> Data excerpts
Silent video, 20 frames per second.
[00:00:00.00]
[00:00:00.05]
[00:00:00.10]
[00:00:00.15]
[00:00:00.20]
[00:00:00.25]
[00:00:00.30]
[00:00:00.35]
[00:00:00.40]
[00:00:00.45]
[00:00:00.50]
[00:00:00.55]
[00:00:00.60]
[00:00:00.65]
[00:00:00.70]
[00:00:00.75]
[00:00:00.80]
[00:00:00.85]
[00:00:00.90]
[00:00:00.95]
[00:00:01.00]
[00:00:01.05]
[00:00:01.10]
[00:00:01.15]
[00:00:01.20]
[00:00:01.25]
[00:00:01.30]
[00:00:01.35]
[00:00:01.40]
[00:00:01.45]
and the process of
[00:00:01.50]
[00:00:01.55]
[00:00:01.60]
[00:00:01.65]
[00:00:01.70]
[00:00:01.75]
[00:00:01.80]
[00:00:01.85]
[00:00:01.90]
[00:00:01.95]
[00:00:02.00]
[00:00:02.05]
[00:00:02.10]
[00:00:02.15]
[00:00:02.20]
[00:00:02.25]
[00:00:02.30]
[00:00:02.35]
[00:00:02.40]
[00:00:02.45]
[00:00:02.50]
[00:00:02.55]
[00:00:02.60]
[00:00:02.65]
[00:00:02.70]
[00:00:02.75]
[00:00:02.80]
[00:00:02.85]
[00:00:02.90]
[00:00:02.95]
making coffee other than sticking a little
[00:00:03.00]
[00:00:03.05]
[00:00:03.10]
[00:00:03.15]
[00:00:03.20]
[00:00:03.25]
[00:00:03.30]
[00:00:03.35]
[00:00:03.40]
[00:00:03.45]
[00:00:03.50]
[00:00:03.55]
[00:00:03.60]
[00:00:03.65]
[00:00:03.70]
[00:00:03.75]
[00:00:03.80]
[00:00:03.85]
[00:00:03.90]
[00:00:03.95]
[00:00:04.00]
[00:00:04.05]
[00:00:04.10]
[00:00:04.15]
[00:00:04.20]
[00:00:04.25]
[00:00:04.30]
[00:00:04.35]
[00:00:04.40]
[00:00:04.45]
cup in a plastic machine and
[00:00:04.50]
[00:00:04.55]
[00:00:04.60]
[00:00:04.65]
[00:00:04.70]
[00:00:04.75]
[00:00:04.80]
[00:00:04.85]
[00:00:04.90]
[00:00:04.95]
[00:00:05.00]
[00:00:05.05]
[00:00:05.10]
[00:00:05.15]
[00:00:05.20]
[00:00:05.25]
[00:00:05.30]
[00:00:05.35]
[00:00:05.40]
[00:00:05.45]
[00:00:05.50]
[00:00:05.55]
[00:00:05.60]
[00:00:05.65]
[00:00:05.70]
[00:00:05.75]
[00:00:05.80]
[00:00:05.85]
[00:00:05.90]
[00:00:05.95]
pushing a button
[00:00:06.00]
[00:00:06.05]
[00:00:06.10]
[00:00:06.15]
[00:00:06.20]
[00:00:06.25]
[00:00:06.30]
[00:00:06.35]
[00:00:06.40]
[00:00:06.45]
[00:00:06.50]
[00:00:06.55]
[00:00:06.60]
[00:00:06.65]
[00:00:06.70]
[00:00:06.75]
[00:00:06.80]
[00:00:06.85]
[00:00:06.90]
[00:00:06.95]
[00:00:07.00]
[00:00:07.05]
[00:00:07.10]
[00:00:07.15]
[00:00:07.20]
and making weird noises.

> Exercise details
Reproduce exactly the lines of the records above from the one with "[00:00:02.35]" to the one with "[00:00:03.50]", both included, and leave out everything else.

> Answer for the task
[00:00:02.35]
[00:00:02.40]
[00:00:02.45]
[00:00:02.50]
[00:00:02.55]
[00:00:02.60]
[00:00:02.65]
[00:00:02.70]
[00:00:02.75]
[00:00:02.80]
[00:00:02.85]
[00:00:02.90]
[00:00:02.95]
making coffee other than sticking a little
[00:00:03.00]
[00:00:03.05]
[00:00:03.10]
[00:00:03.15]
[00:00:03.20]
[00:00:03.25]
[00:00:03.30]
[00:00:03.35]
[00:00:03.40]
[00:00:03.45]
[00:00:03.50]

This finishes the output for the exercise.